Учебная страница курса биоинформатики,
год поступления 2015
Занятие 4
Отчёт по заданиям должен быть выложен на сайт, со ссылкой со страницы семестра. Срок без потерь баллов – утро 17 марта 2017. Срок со штрафом 0,5 балла – 24 марта 2017. Несдавшие ко второму сроку смогут сдать эти задания только на зачёте, штраф 2 балла.
Деревья в обоих заданиях следует строить программой MEGA, любым из методов "верхней тройки": Neighbor-Joining, Minimum evolution или Maximum likelihood. Указывайте в отчётах, какой метод был использован.
1. Построение дерева по нуклеотидным последовательностям
Постройте филогенетическое дерево тех же бактерий, что в предыдущих заданиях, используя последовательности РНК малой субъединицы рибосомы (16S rRNA).
В отчёте приведите:
- краткое описание процесса получения последовательностей;
- какой программой были выровнены последовательности;
- каким методом реконcтруировалось дерево;
- изображение дерева (листья должны быть помечены мнемониками видов);
- анализ дерева: совпадает ли с правильным? Если нет, сколько ветвей реконструированы неверно? Что можно сказать о качестве реконструкции по сравнению с деревьями, построенными по белкам?
Этапы работы:
Добудьте последовательности 16S рибосомальной РНК каждой из бактерий из базы полных геномов NCBI (ftp://ftp.ncbi.nlm.nih.gov/genomes/archive/old_refseq/Bacteria/). Можно брать геном любого штамма нужного вида (если данного вида вообще нет, можно брать другой вид того же рода, но лучше разобраться, какие синонимы есть у нужного видового названия – наверняка этот вид есть, просто назван по-другому). Разберитесь самостоятельно, в каком из файлов находится последовательность 16S РНК.
- Положите все последовательности в единый файл в fasta-формате, отредактируйте их названия, чтобы они отвечали организмам, и выровняйте.
- Файл с выравниванием импортируйте в программу MEGA (указав Analyze при импорте) и выберите один из методов "верхней тройки" в меню "Phylogeny".
2. Построение и анализ дерева, содержащего паралоги
Найдите в своих бактериях достоверные гомологи белка CLPX_BACSU. Постройте дерево этих гомологов. Считая дерево реконструированным верно, укажите несколько пар паралогов и две-три группы попарно ортологичных белков.

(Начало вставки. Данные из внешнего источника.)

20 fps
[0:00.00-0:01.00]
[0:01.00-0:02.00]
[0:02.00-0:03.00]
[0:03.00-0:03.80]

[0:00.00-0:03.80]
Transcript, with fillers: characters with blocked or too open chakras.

Приведите примеры отражённых на дереве эволюционных событий двух типов: 1) дупликация гена; 2) разделение путей эволюции белков в результате видообразования (не менее двух примеров каждого события).
Указание. Два гомологичных белка будем называть ортологами, если они: а) из разных организмов; б) разделение их общего предка на линии, ведущие к ним, произошло в результате видообразования. Два гомологичных белка из одного организма будем называть паралогами.

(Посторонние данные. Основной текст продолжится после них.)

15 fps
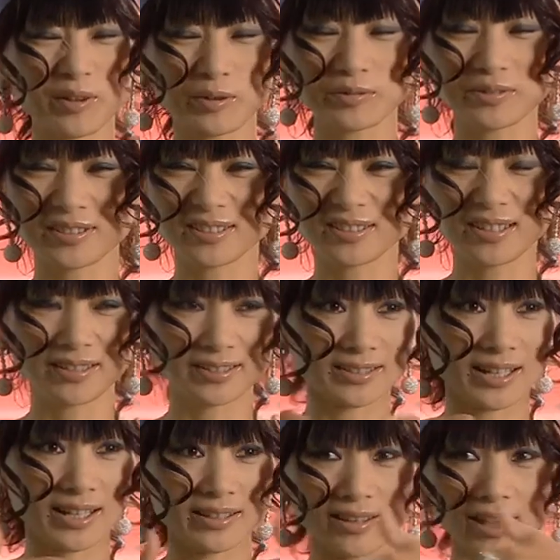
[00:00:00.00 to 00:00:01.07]
all these things
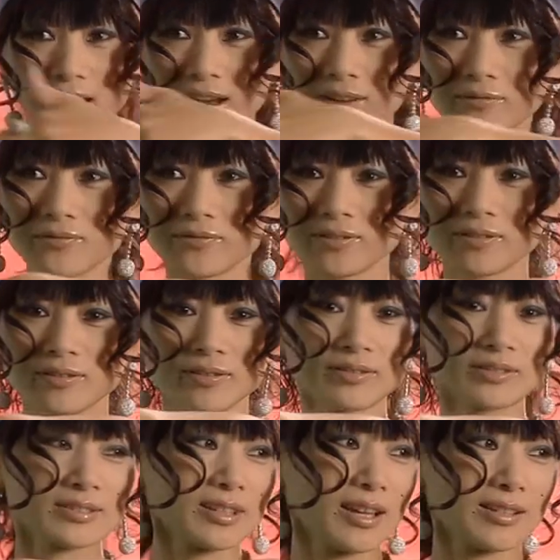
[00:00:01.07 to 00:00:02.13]
like the half
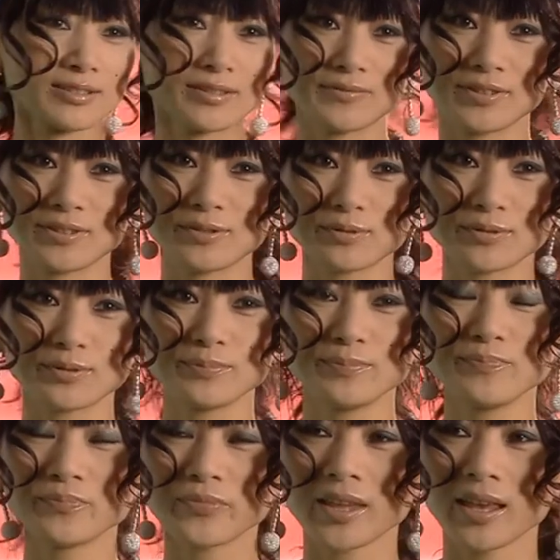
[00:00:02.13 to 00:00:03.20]
size of this
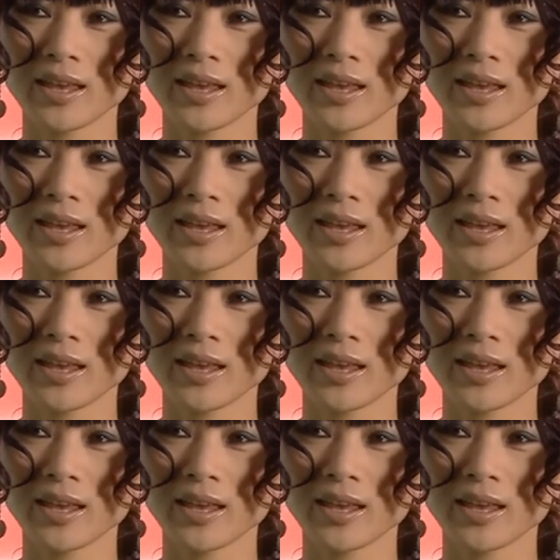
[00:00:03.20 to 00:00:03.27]
room.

Чтобы найти гомологов в заданных организмах, воспользуйтесь файлами, лежащими в директории P:\y15\term4\Proteomes (они содержат скачанные из Uniprot полные протеомы бактерий, перечисленных в таблице первого практикума). Необходимо провести поиск программой blastp гомологов (с разумным порогом на E-value, скажем, 0,001) по протеомам отобранных вами бактерий. Совет: чтобы не запускать BLAST много раз, разумно создать объединённый файл с протеомами нужных бактерий. Для создания такого файла можно воспользоваться командой вида:
cat file1 >> file2
которая добавляет содержимое файла file1 в конец файла file2.

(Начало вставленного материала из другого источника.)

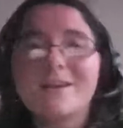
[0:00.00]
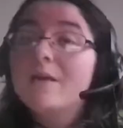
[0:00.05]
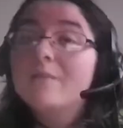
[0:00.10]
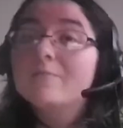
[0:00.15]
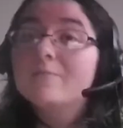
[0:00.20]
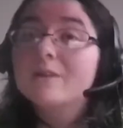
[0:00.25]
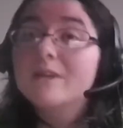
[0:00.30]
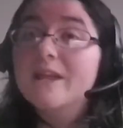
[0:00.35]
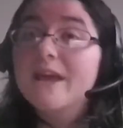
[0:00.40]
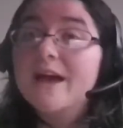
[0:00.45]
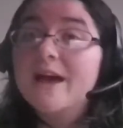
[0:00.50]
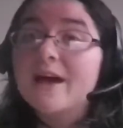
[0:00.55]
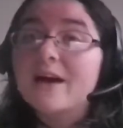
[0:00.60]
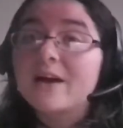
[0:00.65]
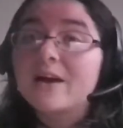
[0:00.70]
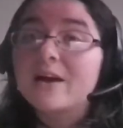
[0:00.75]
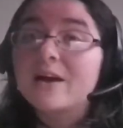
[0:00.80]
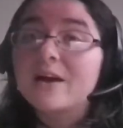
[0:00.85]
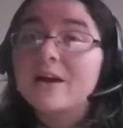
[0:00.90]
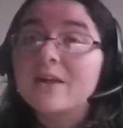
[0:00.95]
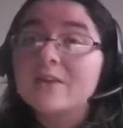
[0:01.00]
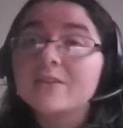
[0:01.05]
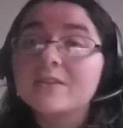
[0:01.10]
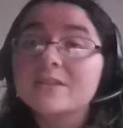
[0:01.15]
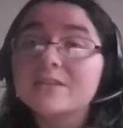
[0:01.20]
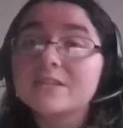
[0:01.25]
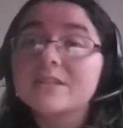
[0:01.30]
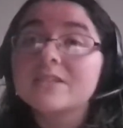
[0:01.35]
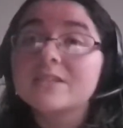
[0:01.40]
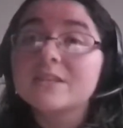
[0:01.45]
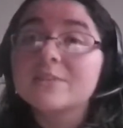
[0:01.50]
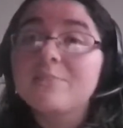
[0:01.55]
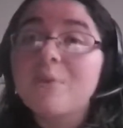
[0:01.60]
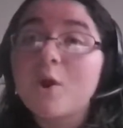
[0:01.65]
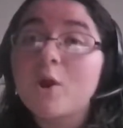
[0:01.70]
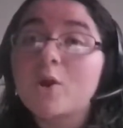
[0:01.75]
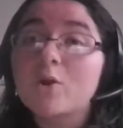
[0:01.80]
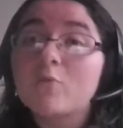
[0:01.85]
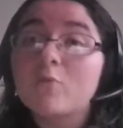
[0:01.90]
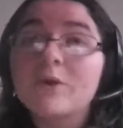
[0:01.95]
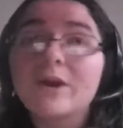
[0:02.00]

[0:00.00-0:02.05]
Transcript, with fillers: But yeah, uh, this is the part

Другой способ — несколько раз воспользоваться BLAST'ом на сайте NCBI, устанавливая фильтр по организму, а в качестве банка — "nr" (поскольку Swiss-Prot может содержать не все гомологи). Если пользоваться этим способом, то придётся, чтобы не запутаться в том, какие белки из какого организма, придумать систему названий белков и переименовывать их сразу после скачивания.